**PROBLEM DETAILS**
Give the data again in its entirety, exactly as provided.
[[ PROVIDED INFORMATION open ]]
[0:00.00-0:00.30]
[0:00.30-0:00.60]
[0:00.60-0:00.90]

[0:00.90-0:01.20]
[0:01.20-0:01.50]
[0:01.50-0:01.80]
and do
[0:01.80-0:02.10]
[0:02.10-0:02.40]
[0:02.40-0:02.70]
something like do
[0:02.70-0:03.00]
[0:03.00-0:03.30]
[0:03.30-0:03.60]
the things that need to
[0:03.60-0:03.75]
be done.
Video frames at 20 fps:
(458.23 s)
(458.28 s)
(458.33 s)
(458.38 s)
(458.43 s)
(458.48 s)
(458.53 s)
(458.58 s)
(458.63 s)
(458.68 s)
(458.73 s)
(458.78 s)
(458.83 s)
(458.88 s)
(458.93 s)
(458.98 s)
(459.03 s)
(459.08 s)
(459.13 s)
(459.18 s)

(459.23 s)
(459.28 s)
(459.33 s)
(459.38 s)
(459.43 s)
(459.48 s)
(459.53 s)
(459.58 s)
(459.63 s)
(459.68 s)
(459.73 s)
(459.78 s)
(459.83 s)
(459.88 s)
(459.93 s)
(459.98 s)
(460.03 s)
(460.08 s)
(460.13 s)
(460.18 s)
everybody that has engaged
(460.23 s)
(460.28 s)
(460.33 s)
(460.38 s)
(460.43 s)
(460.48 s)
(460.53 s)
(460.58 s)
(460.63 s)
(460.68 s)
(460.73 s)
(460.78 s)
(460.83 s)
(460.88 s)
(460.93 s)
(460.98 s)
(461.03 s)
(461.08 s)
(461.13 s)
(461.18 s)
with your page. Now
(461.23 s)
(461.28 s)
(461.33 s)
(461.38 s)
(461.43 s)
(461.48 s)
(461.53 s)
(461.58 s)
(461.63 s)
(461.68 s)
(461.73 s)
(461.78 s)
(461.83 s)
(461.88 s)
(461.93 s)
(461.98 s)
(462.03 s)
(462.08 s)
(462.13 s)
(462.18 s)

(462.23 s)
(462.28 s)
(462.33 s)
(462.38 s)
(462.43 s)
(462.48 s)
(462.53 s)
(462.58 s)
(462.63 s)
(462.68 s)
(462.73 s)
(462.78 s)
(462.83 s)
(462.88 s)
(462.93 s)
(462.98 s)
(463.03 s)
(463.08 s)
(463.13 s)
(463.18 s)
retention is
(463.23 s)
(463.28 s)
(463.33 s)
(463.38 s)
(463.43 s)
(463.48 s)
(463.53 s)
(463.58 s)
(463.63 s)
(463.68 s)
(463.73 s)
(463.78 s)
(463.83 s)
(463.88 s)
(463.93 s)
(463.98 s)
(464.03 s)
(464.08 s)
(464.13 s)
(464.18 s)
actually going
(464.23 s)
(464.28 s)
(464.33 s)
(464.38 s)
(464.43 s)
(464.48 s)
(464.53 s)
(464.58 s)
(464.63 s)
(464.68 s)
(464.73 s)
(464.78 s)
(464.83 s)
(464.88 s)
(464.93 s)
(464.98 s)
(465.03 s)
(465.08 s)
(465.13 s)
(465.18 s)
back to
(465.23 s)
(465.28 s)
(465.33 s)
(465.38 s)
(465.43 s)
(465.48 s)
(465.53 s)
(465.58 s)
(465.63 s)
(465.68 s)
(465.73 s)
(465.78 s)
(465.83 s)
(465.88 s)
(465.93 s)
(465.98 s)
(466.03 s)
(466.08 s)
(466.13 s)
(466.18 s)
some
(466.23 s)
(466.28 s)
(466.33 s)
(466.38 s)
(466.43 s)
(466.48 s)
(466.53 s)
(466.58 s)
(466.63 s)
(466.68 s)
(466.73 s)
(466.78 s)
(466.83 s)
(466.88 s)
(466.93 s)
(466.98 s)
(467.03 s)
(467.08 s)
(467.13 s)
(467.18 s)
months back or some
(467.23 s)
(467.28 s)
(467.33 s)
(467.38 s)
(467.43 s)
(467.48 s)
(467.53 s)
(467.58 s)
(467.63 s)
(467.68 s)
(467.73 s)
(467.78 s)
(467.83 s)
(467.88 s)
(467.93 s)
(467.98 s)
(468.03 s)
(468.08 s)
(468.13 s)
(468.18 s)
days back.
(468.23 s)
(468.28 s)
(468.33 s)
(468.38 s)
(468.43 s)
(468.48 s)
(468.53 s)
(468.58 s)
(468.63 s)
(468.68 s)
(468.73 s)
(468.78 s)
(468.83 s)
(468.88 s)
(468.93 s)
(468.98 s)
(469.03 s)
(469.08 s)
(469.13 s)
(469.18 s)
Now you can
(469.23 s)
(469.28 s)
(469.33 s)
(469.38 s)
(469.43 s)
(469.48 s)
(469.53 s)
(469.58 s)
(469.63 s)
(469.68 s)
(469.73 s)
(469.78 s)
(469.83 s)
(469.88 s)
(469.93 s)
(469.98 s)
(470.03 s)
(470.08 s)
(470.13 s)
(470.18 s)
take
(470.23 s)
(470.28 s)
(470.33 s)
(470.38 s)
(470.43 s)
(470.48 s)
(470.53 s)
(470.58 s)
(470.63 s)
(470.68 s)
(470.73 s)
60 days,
[[ PROVIDED INFORMATION closed ]]
**ANSWER BELOW**
[0:00.00-0:00.30]
[0:00.30-0:00.60]
[0:00.60-0:00.90]

[0:00.90-0:01.20]
[0:01.20-0:01.50]
[0:01.50-0:01.80]
and do
[0:01.80-0:02.10]
[0:02.10-0:02.40]
[0:02.40-0:02.70]
something like do
[0:02.70-0:03.00]
[0:03.00-0:03.30]
[0:03.30-0:03.60]
the things that need to
[0:03.60-0:03.75]
be done.
Video frames at 20 fps:
(458.23 s)
(458.28 s)
(458.33 s)
(458.38 s)
(458.43 s)
(458.48 s)
(458.53 s)
(458.58 s)
(458.63 s)
(458.68 s)
(458.73 s)
(458.78 s)
(458.83 s)
(458.88 s)
(458.93 s)
(458.98 s)
(459.03 s)
(459.08 s)
(459.13 s)
(459.18 s)

(459.23 s)
(459.28 s)
(459.33 s)
(459.38 s)
(459.43 s)
(459.48 s)
(459.53 s)
(459.58 s)
(459.63 s)
(459.68 s)
(459.73 s)
(459.78 s)
(459.83 s)
(459.88 s)
(459.93 s)
(459.98 s)
(460.03 s)
(460.08 s)
(460.13 s)
(460.18 s)
everybody that has engaged
(460.23 s)
(460.28 s)
(460.33 s)
(460.38 s)
(460.43 s)
(460.48 s)
(460.53 s)
(460.58 s)
(460.63 s)
(460.68 s)
(460.73 s)
(460.78 s)
(460.83 s)
(460.88 s)
(460.93 s)
(460.98 s)
(461.03 s)
(461.08 s)
(461.13 s)
(461.18 s)
with your page. Now
(461.23 s)
(461.28 s)
(461.33 s)
(461.38 s)
(461.43 s)
(461.48 s)
(461.53 s)
(461.58 s)
(461.63 s)
(461.68 s)
(461.73 s)
(461.78 s)
(461.83 s)
(461.88 s)
(461.93 s)
(461.98 s)
(462.03 s)
(462.08 s)
(462.13 s)
(462.18 s)

(462.23 s)
(462.28 s)
(462.33 s)
(462.38 s)
(462.43 s)
(462.48 s)
(462.53 s)
(462.58 s)
(462.63 s)
(462.68 s)
(462.73 s)
(462.78 s)
(462.83 s)
(462.88 s)
(462.93 s)
(462.98 s)
(463.03 s)
(463.08 s)
(463.13 s)
(463.18 s)
retention is
(463.23 s)
(463.28 s)
(463.33 s)
(463.38 s)
(463.43 s)
(463.48 s)
(463.53 s)
(463.58 s)
(463.63 s)
(463.68 s)
(463.73 s)
(463.78 s)
(463.83 s)
(463.88 s)
(463.93 s)
(463.98 s)
(464.03 s)
(464.08 s)
(464.13 s)
(464.18 s)
actually going
(464.23 s)
(464.28 s)
(464.33 s)
(464.38 s)
(464.43 s)
(464.48 s)
(464.53 s)
(464.58 s)
(464.63 s)
(464.68 s)
(464.73 s)
(464.78 s)
(464.83 s)
(464.88 s)
(464.93 s)
(464.98 s)
(465.03 s)
(465.08 s)
(465.13 s)
(465.18 s)
back to
(465.23 s)
(465.28 s)
(465.33 s)
(465.38 s)
(465.43 s)
(465.48 s)
(465.53 s)
(465.58 s)
(465.63 s)
(465.68 s)
(465.73 s)
(465.78 s)
(465.83 s)
(465.88 s)
(465.93 s)
(465.98 s)
(466.03 s)
(466.08 s)
(466.13 s)
(466.18 s)
some
(466.23 s)
(466.28 s)
(466.33 s)
(466.38 s)
(466.43 s)
(466.48 s)
(466.53 s)
(466.58 s)
(466.63 s)
(466.68 s)
(466.73 s)
(466.78 s)
(466.83 s)
(466.88 s)
(466.93 s)
(466.98 s)
(467.03 s)
(467.08 s)
(467.13 s)
(467.18 s)
months back or some
(467.23 s)
(467.28 s)
(467.33 s)
(467.38 s)
(467.43 s)
(467.48 s)
(467.53 s)
(467.58 s)
(467.63 s)
(467.68 s)
(467.73 s)
(467.78 s)
(467.83 s)
(467.88 s)
(467.93 s)
(467.98 s)
(468.03 s)
(468.08 s)
(468.13 s)
(468.18 s)
days back.
(468.23 s)
(468.28 s)
(468.33 s)
(468.38 s)
(468.43 s)
(468.48 s)
(468.53 s)
(468.58 s)
(468.63 s)
(468.68 s)
(468.73 s)
(468.78 s)
(468.83 s)
(468.88 s)
(468.93 s)
(468.98 s)
(469.03 s)
(469.08 s)
(469.13 s)
(469.18 s)
Now you can
(469.23 s)
(469.28 s)
(469.33 s)
(469.38 s)
(469.43 s)
(469.48 s)
(469.53 s)
(469.58 s)
(469.63 s)
(469.68 s)
(469.73 s)
(469.78 s)
(469.83 s)
(469.88 s)
(469.93 s)
(469.98 s)
(470.03 s)
(470.08 s)
(470.13 s)
(470.18 s)
take
(470.23 s)
(470.28 s)
(470.33 s)
(470.38 s)
(470.43 s)
(470.48 s)
(470.53 s)
(470.58 s)
(470.63 s)
(470.68 s)
(470.73 s)
60 days,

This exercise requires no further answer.